*** DATASET ***

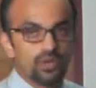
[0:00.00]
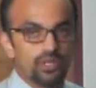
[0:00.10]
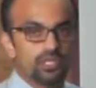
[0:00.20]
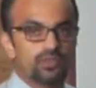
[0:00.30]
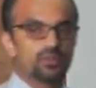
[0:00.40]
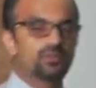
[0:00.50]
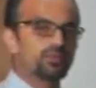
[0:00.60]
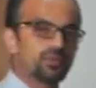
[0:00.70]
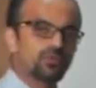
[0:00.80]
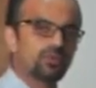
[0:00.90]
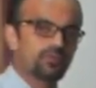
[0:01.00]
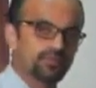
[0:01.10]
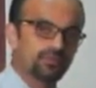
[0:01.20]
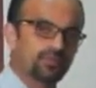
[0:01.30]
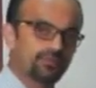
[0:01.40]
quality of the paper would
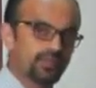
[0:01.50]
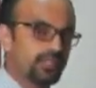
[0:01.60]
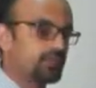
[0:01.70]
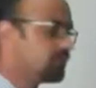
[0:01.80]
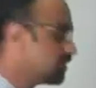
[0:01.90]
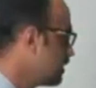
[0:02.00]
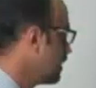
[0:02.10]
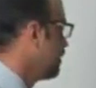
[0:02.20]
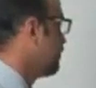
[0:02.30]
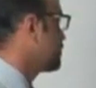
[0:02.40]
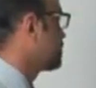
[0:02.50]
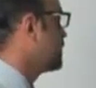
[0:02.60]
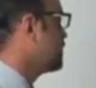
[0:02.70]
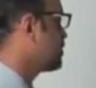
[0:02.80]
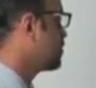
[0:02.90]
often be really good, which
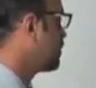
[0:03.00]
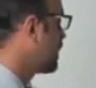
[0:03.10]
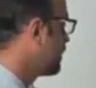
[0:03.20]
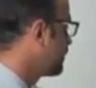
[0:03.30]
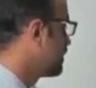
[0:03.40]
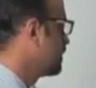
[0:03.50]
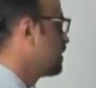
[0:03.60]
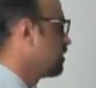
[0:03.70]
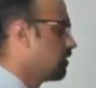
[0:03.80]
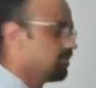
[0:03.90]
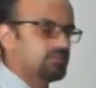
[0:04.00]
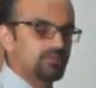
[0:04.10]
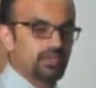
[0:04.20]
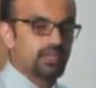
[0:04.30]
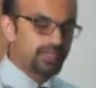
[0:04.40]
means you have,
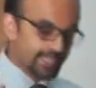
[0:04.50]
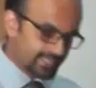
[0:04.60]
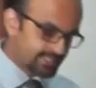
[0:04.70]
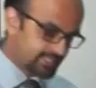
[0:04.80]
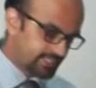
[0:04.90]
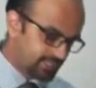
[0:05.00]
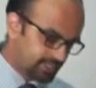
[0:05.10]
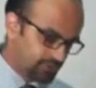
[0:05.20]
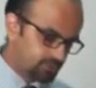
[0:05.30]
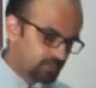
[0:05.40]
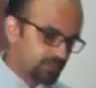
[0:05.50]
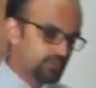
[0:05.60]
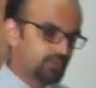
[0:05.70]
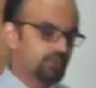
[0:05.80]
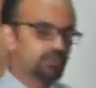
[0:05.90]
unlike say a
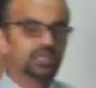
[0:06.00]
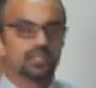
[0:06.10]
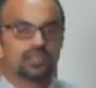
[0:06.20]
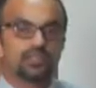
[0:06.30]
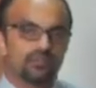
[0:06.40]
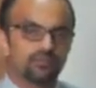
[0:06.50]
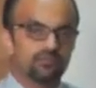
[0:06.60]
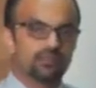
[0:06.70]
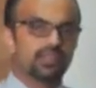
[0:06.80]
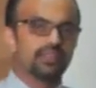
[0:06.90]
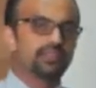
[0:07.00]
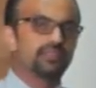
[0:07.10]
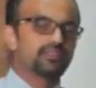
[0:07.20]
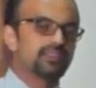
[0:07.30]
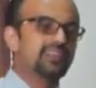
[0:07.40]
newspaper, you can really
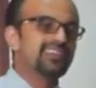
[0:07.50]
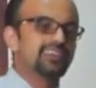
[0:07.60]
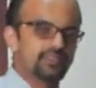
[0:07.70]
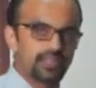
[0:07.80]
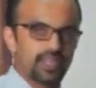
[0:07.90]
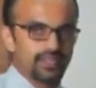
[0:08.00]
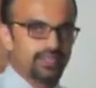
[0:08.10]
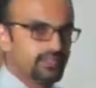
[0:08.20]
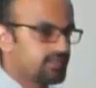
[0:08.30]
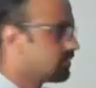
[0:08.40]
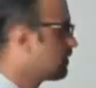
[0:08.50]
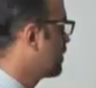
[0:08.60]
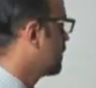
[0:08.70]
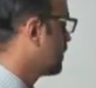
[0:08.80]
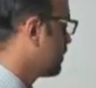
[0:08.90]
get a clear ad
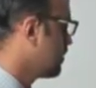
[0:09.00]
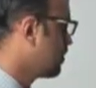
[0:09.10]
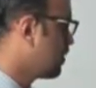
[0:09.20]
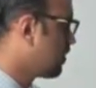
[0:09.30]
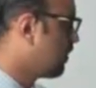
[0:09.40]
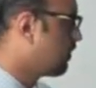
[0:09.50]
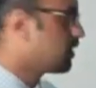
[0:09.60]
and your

*** End of DATASET ***

■ **EXERCISE AIM**:
Apart from its pictures, the data is to be repeated exactly.

■ **COMPLETED TASK**:
[0:00.00]
[0:00.10]
[0:00.20]
[0:00.30]
[0:00.40]
[0:00.50]
[0:00.60]
[0:00.70]
[0:00.80]
[0:00.90]
[0:01.00]
[0:01.10]
[0:01.20]
[0:01.30]
[0:01.40]
quality of the paper would
[0:01.50]
[0:01.60]
[0:01.70]
[0:01.80]
[0:01.90]
[0:02.00]
[0:02.10]
[0:02.20]
[0:02.30]
[0:02.40]
[0:02.50]
[0:02.60]
[0:02.70]
[0:02.80]
[0:02.90]
often be really good, which
[0:03.00]
[0:03.10]
[0:03.20]
[0:03.30]
[0:03.40]
[0:03.50]
[0:03.60]
[0:03.70]
[0:03.80]
[0:03.90]
[0:04.00]
[0:04.10]
[0:04.20]
[0:04.30]
[0:04.40]
means you have,
[0:04.50]
[0:04.60]
[0:04.70]
[0:04.80]
[0:04.90]
[0:05.00]
[0:05.10]
[0:05.20]
[0:05.30]
[0:05.40]
[0:05.50]
[0:05.60]
[0:05.70]
[0:05.80]
[0:05.90]
unlike say a
[0:06.00]
[0:06.10]
[0:06.20]
[0:06.30]
[0:06.40]
[0:06.50]
[0:06.60]
[0:06.70]
[0:06.80]
[0:06.90]
[0:07.00]
[0:07.10]
[0:07.20]
[0:07.30]
[0:07.40]
newspaper, you can really
[0:07.50]
[0:07.60]
[0:07.70]
[0:07.80]
[0:07.90]
[0:08.00]
[0:08.10]
[0:08.20]
[0:08.30]
[0:08.40]
[0:08.50]
[0:08.60]
[0:08.70]
[0:08.80]
[0:08.90]
get a clear ad
[0:09.00]
[0:09.10]
[0:09.20]
[0:09.30]
[0:09.40]
[0:09.50]
[0:09.60]
and your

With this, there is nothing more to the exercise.